OSU side is angry now but it makes sense to get a big program opponent locked on to the schedule if their conference has so many weaker opponents.

teams don't have to travel for home games, nor is there the need to 50-50 split gate receipts . No compelling need to have an annual home-&-home with OSU. In the last 10 non-covid seasons, Alabama has played exactly 1 OOC game on the road, and that was about 9 years ago. IIRC, Ohio State has played 3 in the same time frame. Elite teams rarely travel OOC because it makes no logical or financial sense to do so. Traditions have died in the last 2 years in FBS football. I think the civil war will be in the grave pretty soon
 
teams don't have to travel for home games, nor is there the need to 50-50 split gate receipts . No compelling need to have an annual home-&-home with OSU. In the last 10 non-covid seasons, Alabama has played exactly 1 OOC game on the road, and that was about 9 years ago. IIRC, Ohio State has played 3 in the same time frame. Elite teams rarely travel OOC because it makes no logical or financial sense to do so. Traditions have died in the last 2 years in FBS football. I think the civil war will be in the grave pretty soon
Alabama has 7 SEC opponents either in state or close sharing a border with Alabama thats a reasonable drive.

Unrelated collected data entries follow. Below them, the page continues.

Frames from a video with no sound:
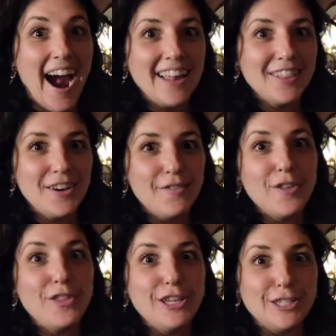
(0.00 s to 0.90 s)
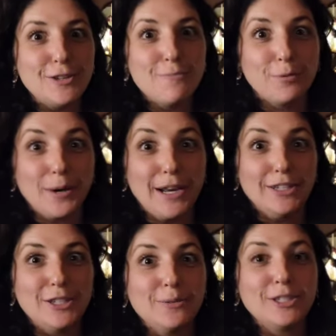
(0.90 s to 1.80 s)
I love this
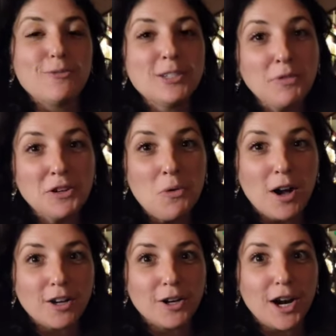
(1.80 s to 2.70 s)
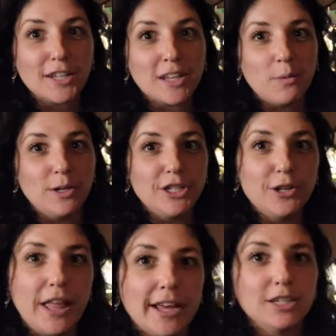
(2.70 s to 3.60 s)
bridge. So it's so much fun to walk across. I wish
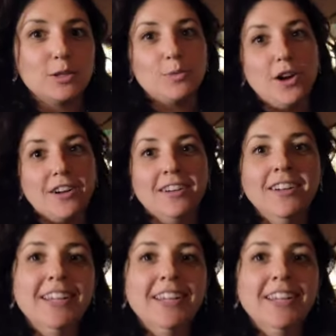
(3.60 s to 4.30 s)
it like swung.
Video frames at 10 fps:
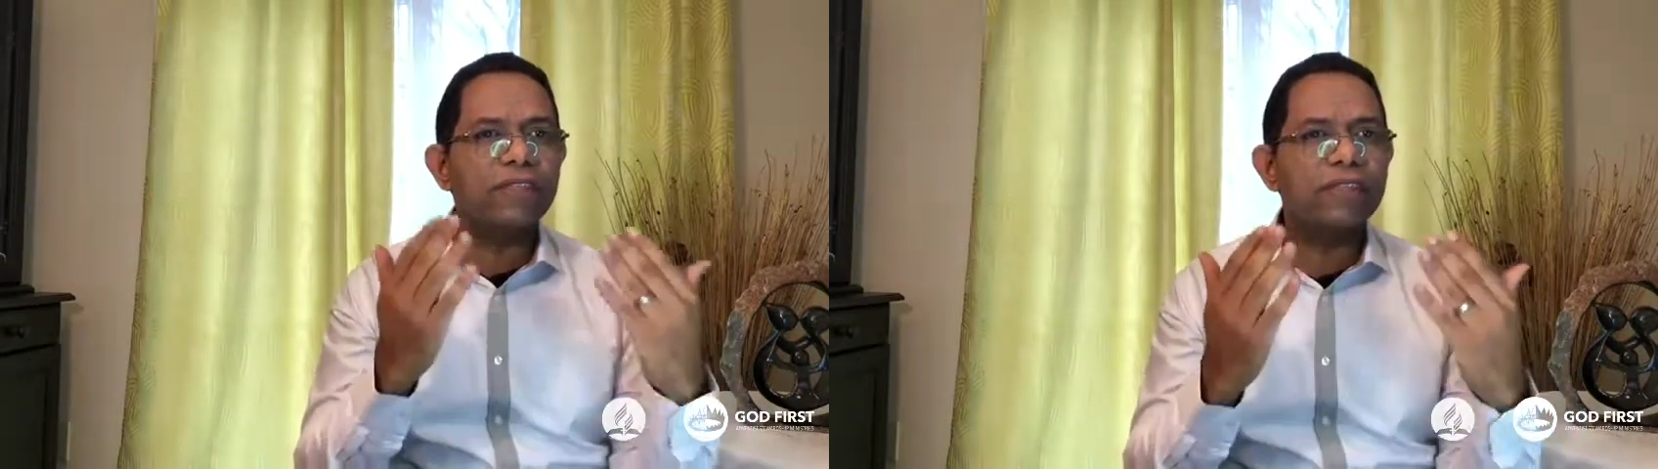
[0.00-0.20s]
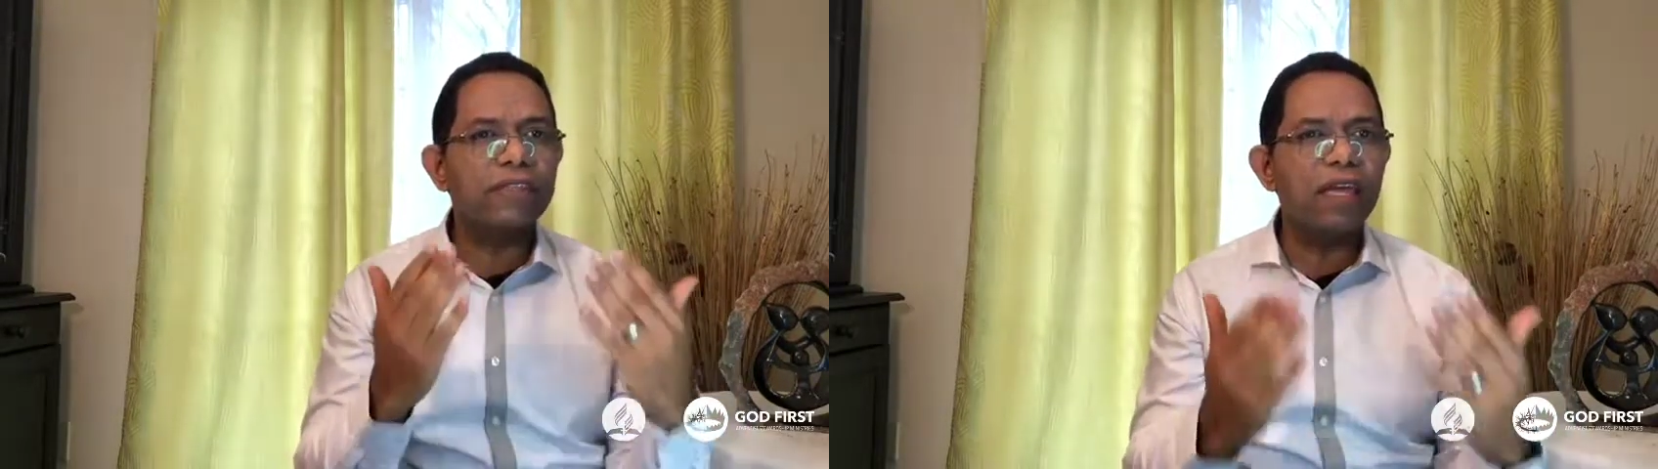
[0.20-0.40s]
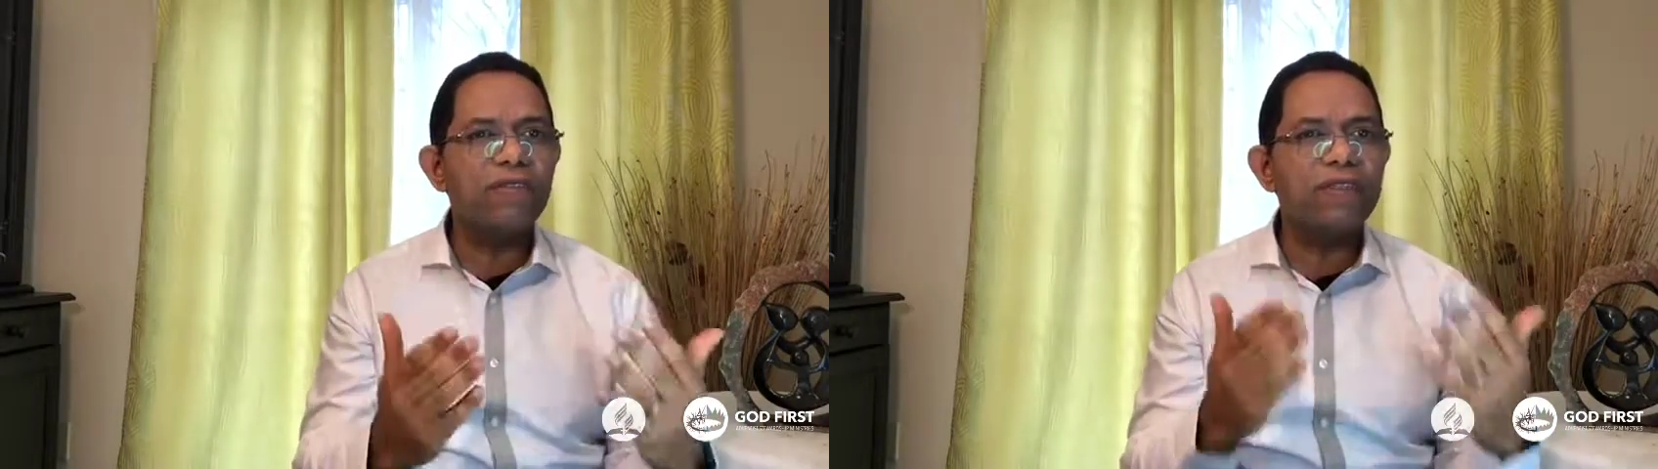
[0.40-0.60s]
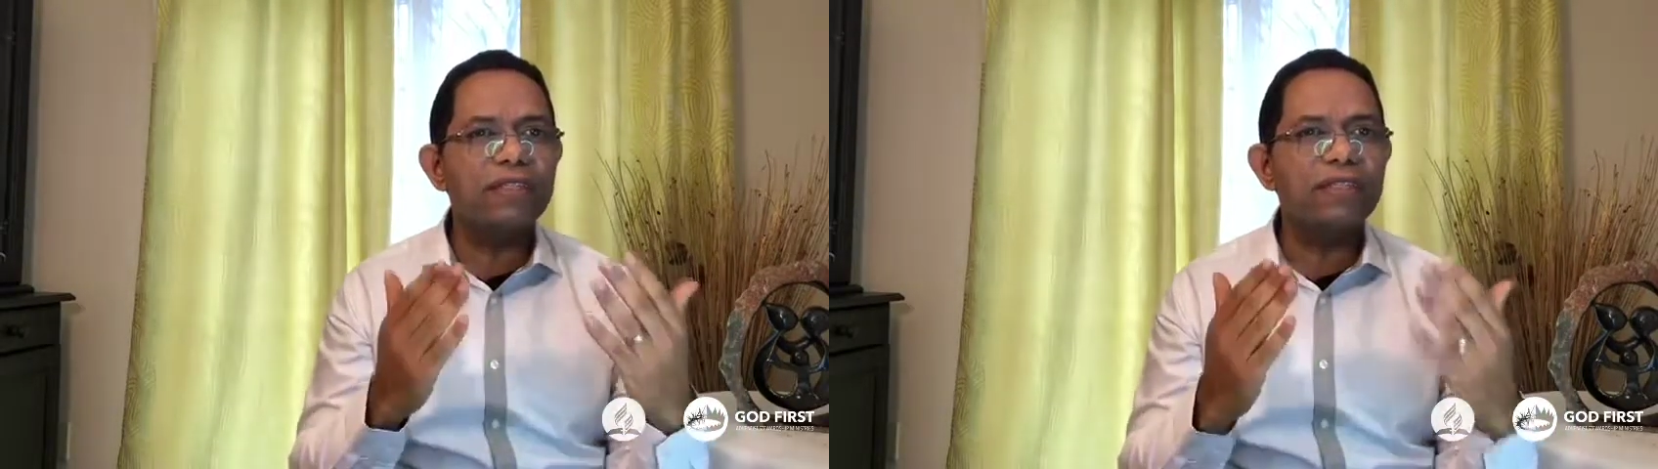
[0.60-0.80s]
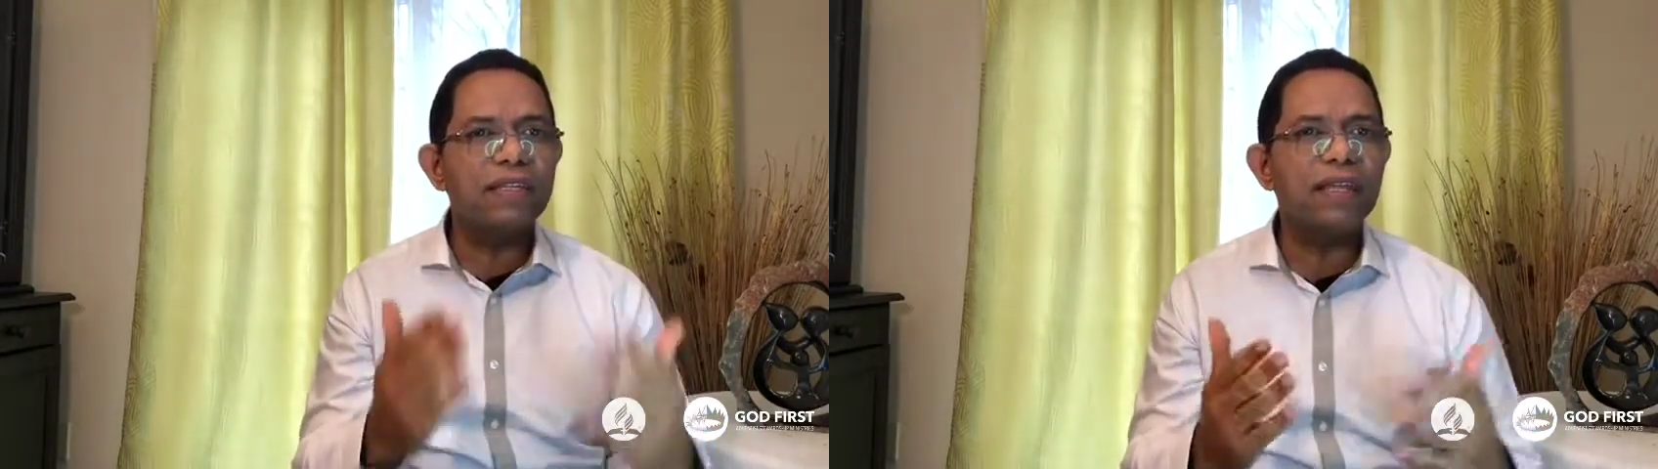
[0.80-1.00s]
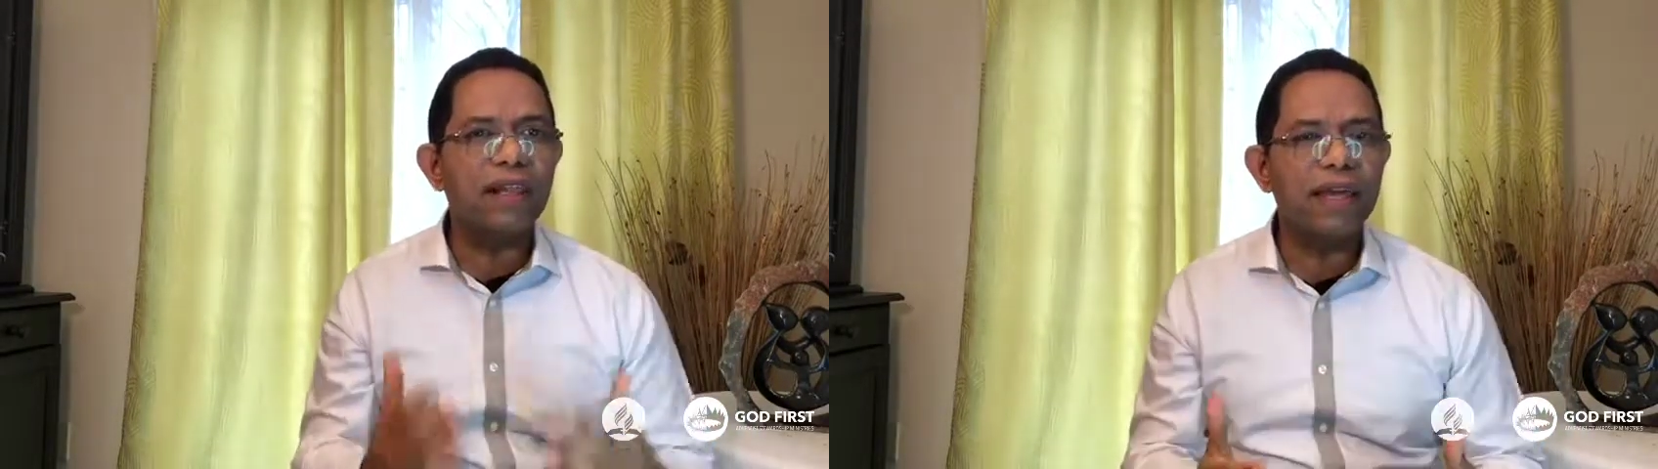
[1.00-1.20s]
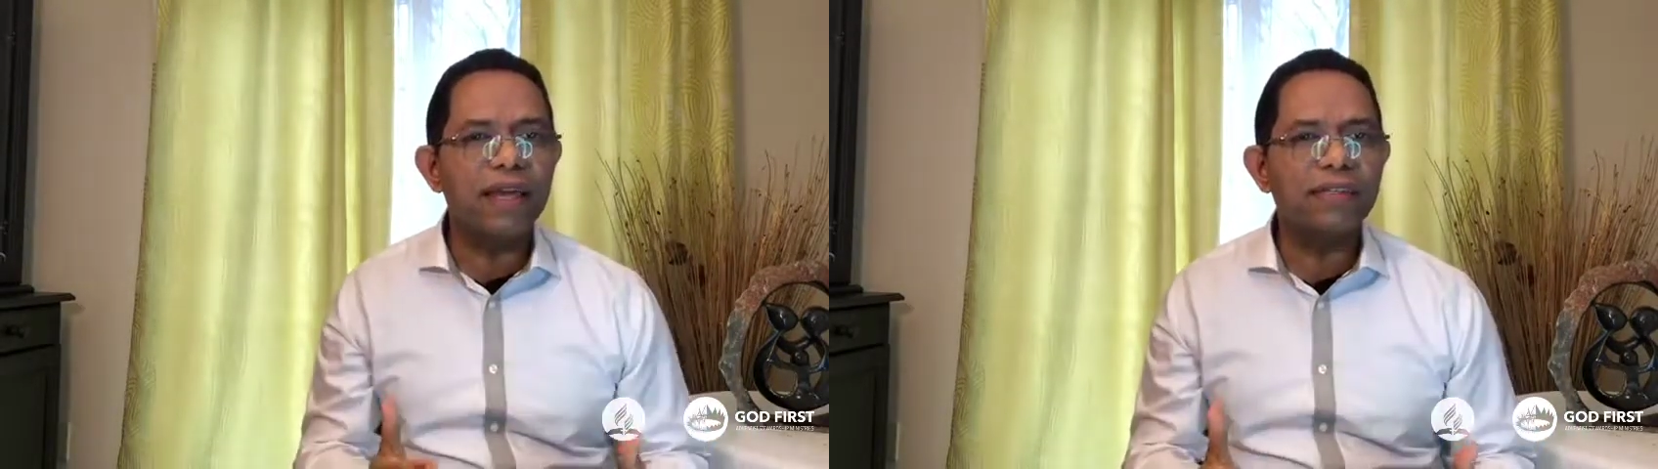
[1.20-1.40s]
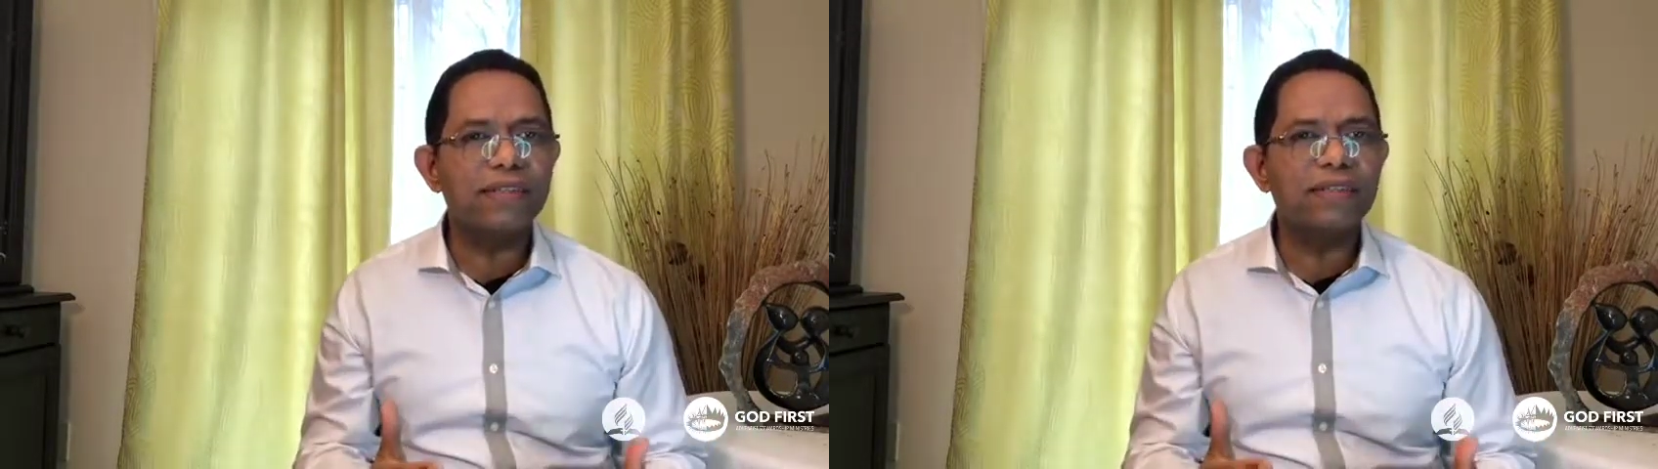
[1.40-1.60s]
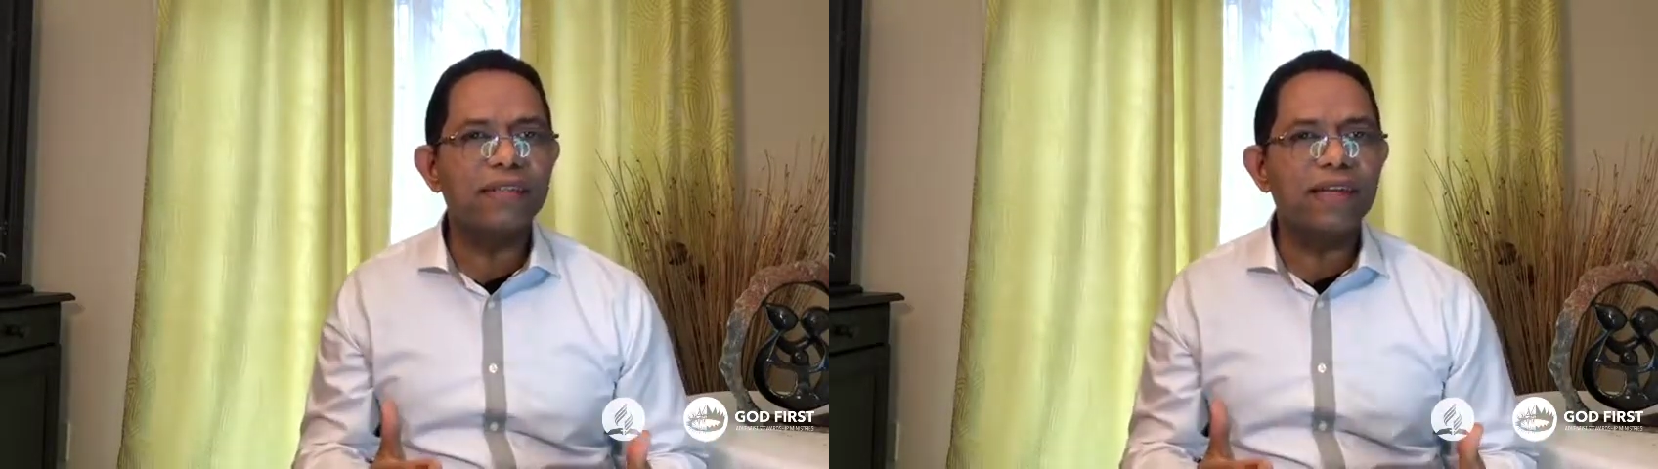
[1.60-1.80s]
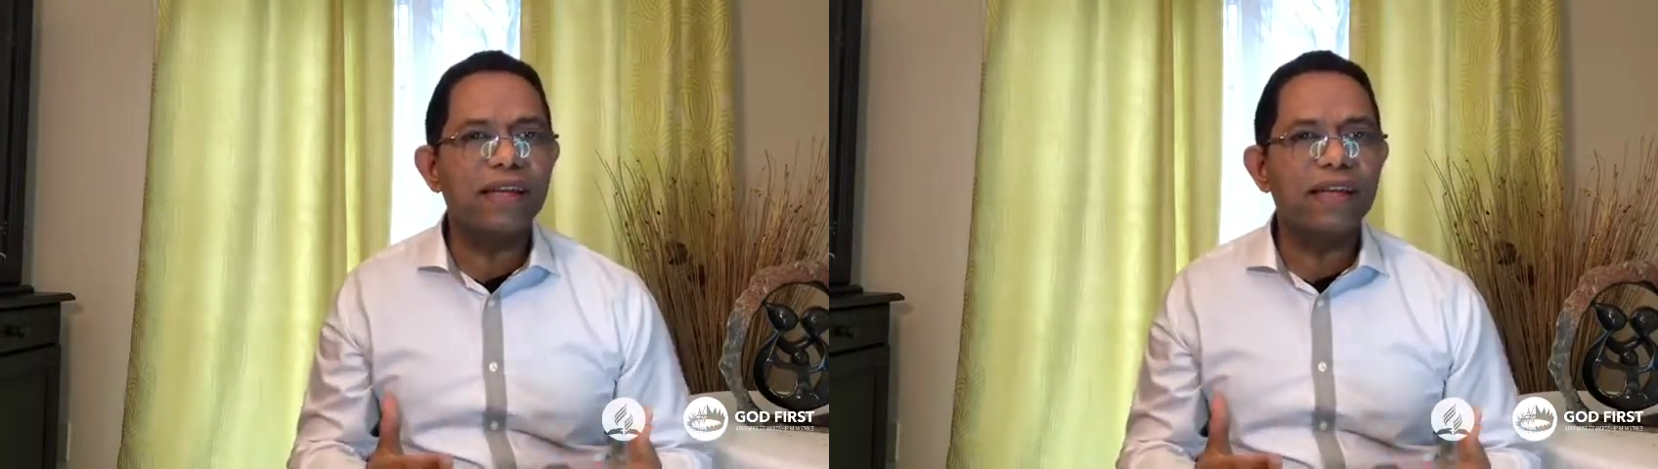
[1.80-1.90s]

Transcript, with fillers: servant declares,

UO will have 1 regional game with UW, cupcake nonconference opponents at home, and likely average half their big10 conference opponents at home that are winners. So that averages about 3 meaningful games a year in the region. I'd think they'd want more, but who knows you might be right.
 
Relegation in American sports is a pipedream. It will never happen. OSU's only chance is to have a great season and somehow finagle an invite to a P5(4?) conference from the publicity. If they are left out then Coach Smith is gone imo.
 
Relegation in American sports is a pipedream. It will never happen. OSU's only chance is to have a great season and somehow finagle an invite to a P5(4?) conference from the publicity. If they are left out then Coach Smith is gone imo.
It's a sad reality. At least we have this year, better make the most of it.
 
"An historic"
Really? I never heard this. Tried to look it up;

https://www.thesaurus.com/e/grammar/an-historic-vs-a-historic/

Quick summary
Traditionally, the word an is used as an article before vowel sounds and the word a is used as an article before consonant sounds. Formally, the word historic begins with a consonant sound and so the form a historic is preferred in formal writing. However, many people prefer the form an historic in informal writing and speech for personal reasons.
 
Really? I never heard this. Tried to look it up;

https://www.thesaurus.com/e/grammar/an-historic-vs-a-historic/

Quick summary
Traditionally, the word an is used as an article before vowel sounds and the word a is used as an article before consonant sounds. Formally, the word historic begins with a consonant sound and so the form a historic is preferred in formal writing. However, many people prefer the form an historic in informal writing and speech for personal reasons.
I always assumed it was because Brits don't pronounce leading H's.
 
Oregon State, Washington State Will Expand to the Big 12 Or ESPN Loses $320 Million | Big 12 News

 
I’ve said before, people aren’t talking into account the OTHER sports involved in this. Womens gymnastics and Men’s golf, lacrosse and women’s soccer barely have enough of a budget to travel to the Bay are and Arizona let alone cross country multiple times a season.
I do understand teams are getting a huge amount of money for the move, but the logistics will be a nightmare for the smaller sports.